The World Bank Group has revealed that about 139 million Nigerians are currently living in poverty despite recent government reforms that have boosted revenues across all tiers of government.
The disclosure was made by Mathew Verghis, Country Director for World Bank Nigeria, at the launch of the Nigeria Development Update (NDU) in Abuja on Wednesday, October 8.
Verghis noted that poverty levels, which began rising in 2019 due to policy missteps and external shocks—including the COVID-19 pandemic—have continued to increase even after the implementation of major economic reforms.
According to him, Nigeria’s economic indicators show signs of recovery, with rising revenues, improving debt sustainability, a stabilising foreign exchange market, increasing reserves, and easing inflation.
“These results are exactly what you need to see in a stabilisation process. These are big achievements. However, despite these stabilisation gains, many Nigerians are still struggling. Most households are grappling with eroded purchasing power,” Verghis said.
“In 2025, we estimate that 139 million Nigerians live in poverty. The challenge is clear—how to translate the gains from stabilisation reforms into better living standards for all.”
He stressed that to tackle the deepening poverty, Nigeria must reduce inflation—especially food inflation, improve the efficiency of public spending, and expand social safety nets to protect vulnerable citizens.
“Food inflation affects everyone, but particularly the poor, and it has the potential to undermine political support for reforms. Public resources must be used more effectively to drive real development results that benefit people, and the safety net must be expanded to ensure support for the poorest,” he added.
Presenting an overview of the report titled “From Policy to People: Bringing the Reform Gains Home,” Samer Matta, World Bank Lead Economist for Nigeria, said that gross revenues distributed as federation allocations have risen significantly in the first eight months of 2025.
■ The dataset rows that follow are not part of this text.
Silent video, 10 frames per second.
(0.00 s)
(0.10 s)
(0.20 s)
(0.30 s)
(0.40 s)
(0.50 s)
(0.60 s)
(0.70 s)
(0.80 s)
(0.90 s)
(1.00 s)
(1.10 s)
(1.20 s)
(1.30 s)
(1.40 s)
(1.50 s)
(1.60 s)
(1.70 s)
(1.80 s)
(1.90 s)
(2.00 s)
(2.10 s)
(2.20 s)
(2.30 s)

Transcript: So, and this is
However, Matta expressed concern about the large deductions made by revenue-collecting agencies, noting that such deductions do not contribute meaningfully to development outcomes.
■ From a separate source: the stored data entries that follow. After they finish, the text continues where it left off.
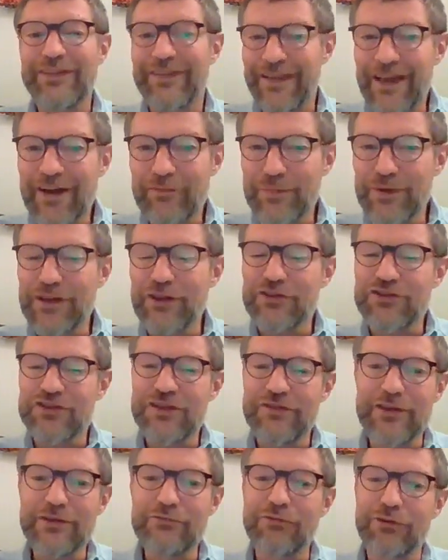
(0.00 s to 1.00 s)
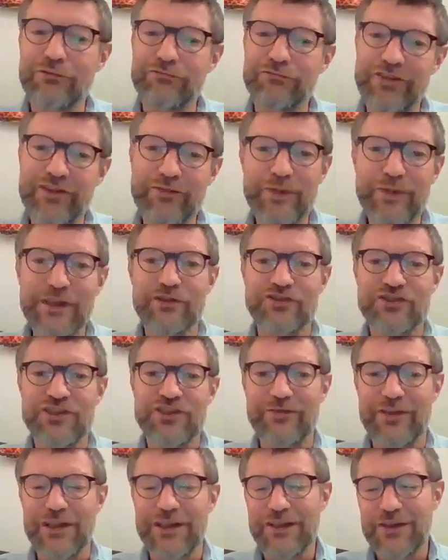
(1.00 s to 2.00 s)
they have been achieving, what we've been
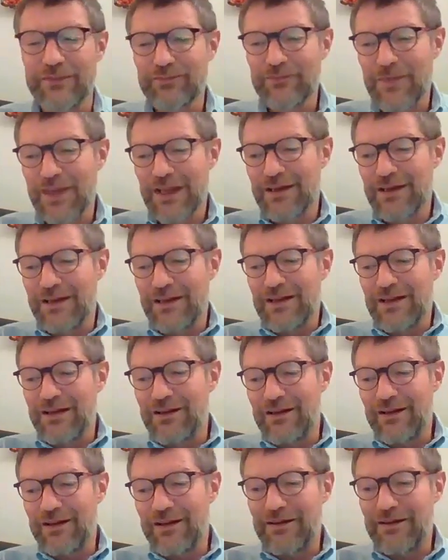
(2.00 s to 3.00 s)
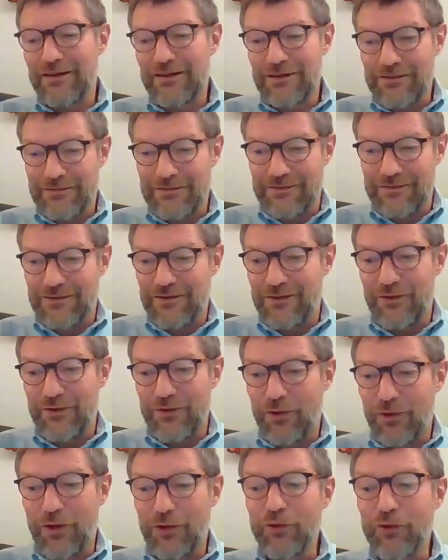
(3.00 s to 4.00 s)
achieving.
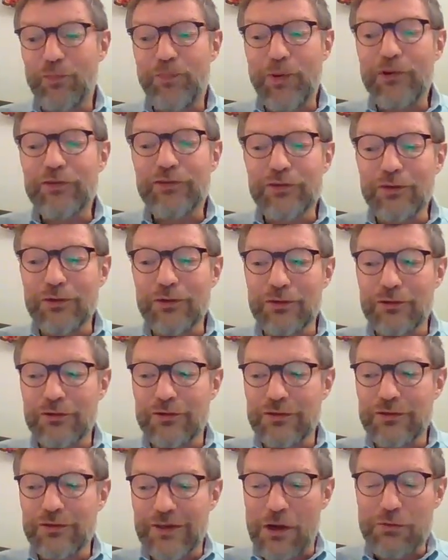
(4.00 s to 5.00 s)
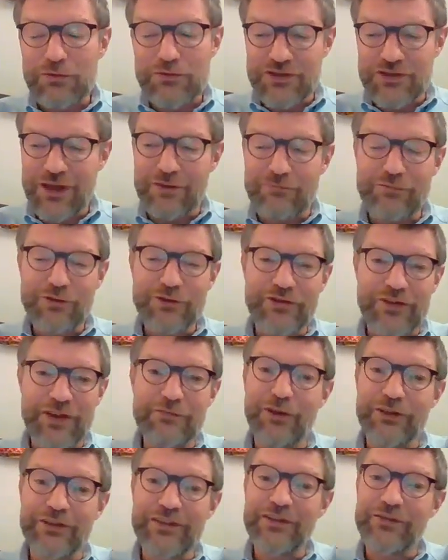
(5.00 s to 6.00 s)
On a personal touch, I would say
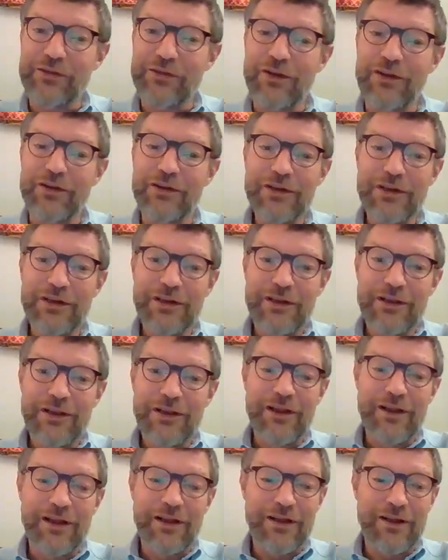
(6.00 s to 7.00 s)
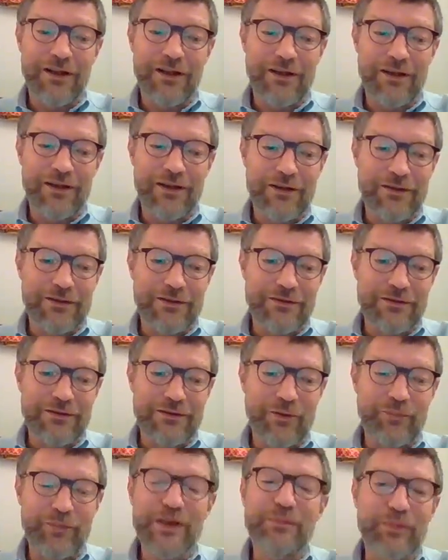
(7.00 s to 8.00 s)
what is a
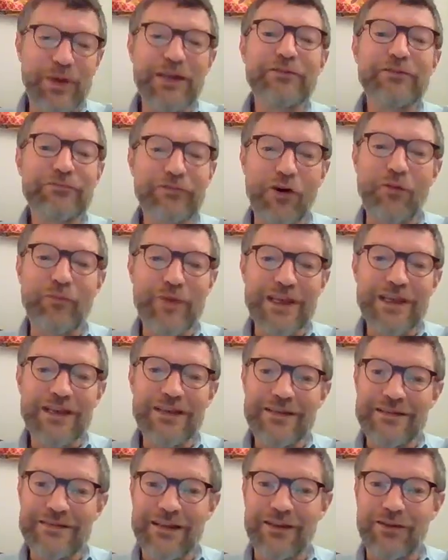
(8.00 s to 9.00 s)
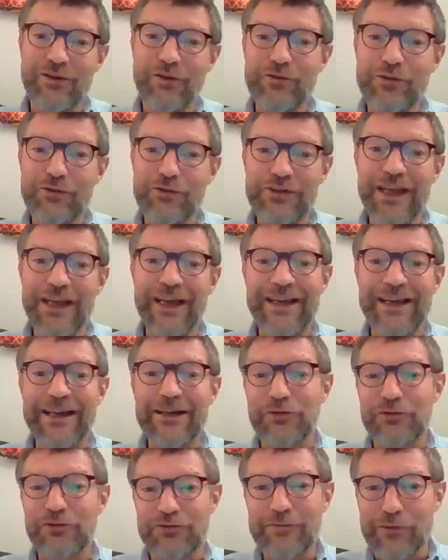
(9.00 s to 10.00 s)
big pain for me is that obviously I
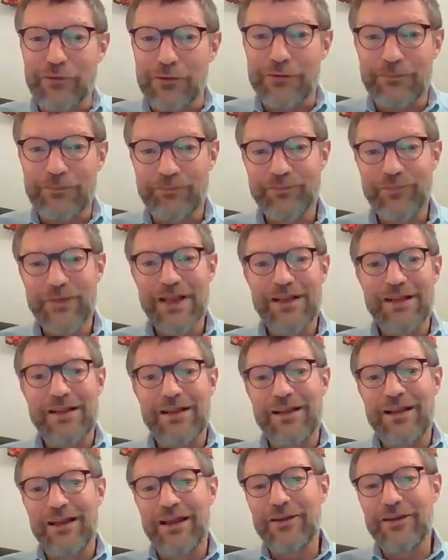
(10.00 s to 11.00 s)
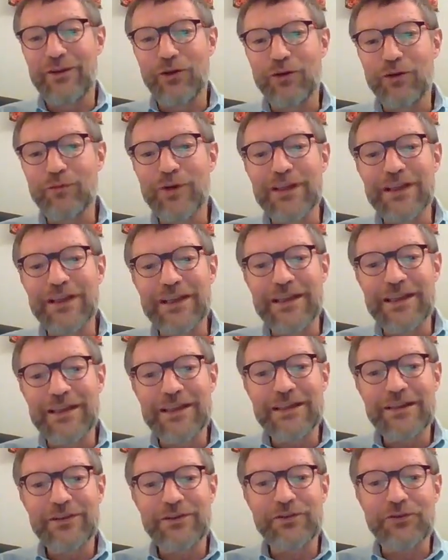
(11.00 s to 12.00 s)
cannot travel. And
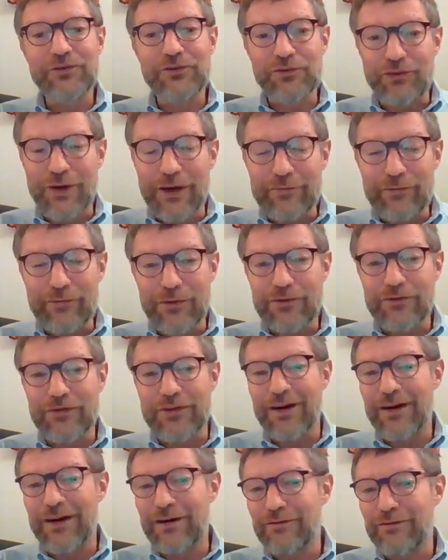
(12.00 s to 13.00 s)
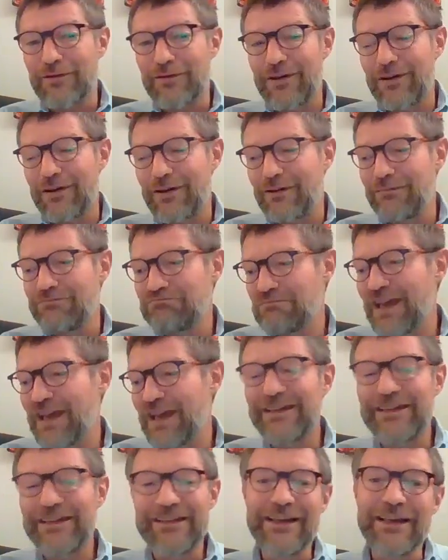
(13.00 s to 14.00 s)
normally travels are
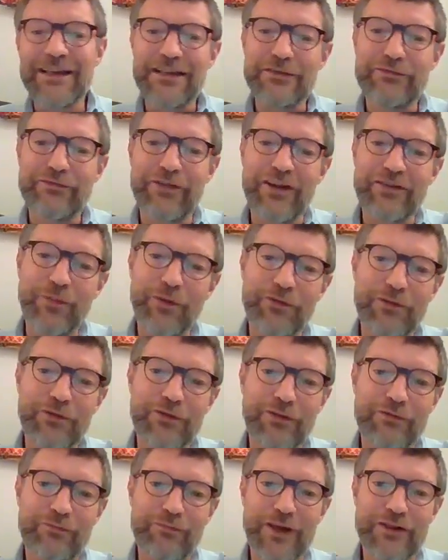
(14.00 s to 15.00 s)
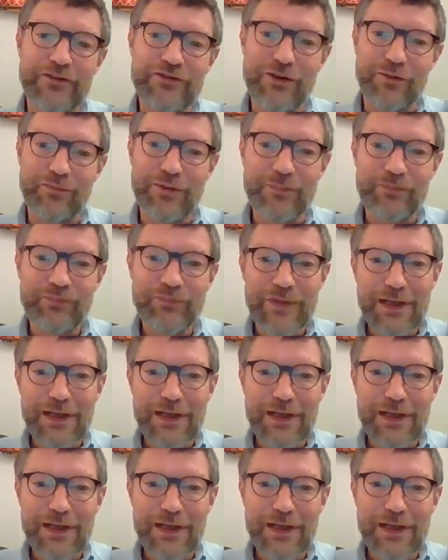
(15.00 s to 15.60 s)
85% of my job,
He described Nigeria’s economic outlook as “cautiously optimistic,” supported by steady growth, easing inflation, fiscal stability, and a strong external position, though still facing ongoing risks.
According to the NDU report, GDP growth is projected to rise modestly to 4.4 percent by 2027, driven by strong performance in the services sector, a rebound in agriculture, and improved industrial activity within a more stable macroeconomic environment.
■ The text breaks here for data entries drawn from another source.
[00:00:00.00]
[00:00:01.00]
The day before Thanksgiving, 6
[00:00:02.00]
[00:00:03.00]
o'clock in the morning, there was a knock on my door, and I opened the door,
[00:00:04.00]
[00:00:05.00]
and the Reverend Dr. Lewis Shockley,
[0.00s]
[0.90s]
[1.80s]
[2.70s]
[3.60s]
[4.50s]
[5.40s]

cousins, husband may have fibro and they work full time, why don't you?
The World Bank expects inflation to ease to 15.8 percent by 2027, supported by tight monetary policy and improved supply conditions. The fiscal deficit is projected to average 2.7 percent of GDP between 2026 and 2027, buoyed by higher tax revenues and lower interest payments—keeping public debt stable at around 40 percent of GDP.
The report also showed an increase in capital expenditure (capex) by both federal and subnational governments. At the subnational level, capex now accounts for about 60–65 percent of total spending, rising from nearly 1 percent of GDP in 2022 to a projected 2.7 percent in 2025.
However, at the federal level, wages and salaries still consume around 70 percent of total spending, leaving limited fiscal space for capital investments.
“The outlook remains subject to several risks—growth and disinflation could be undermined by oil price shocks, reform fatigue, election uncertainties, and climate-related disruptions,” the report warned.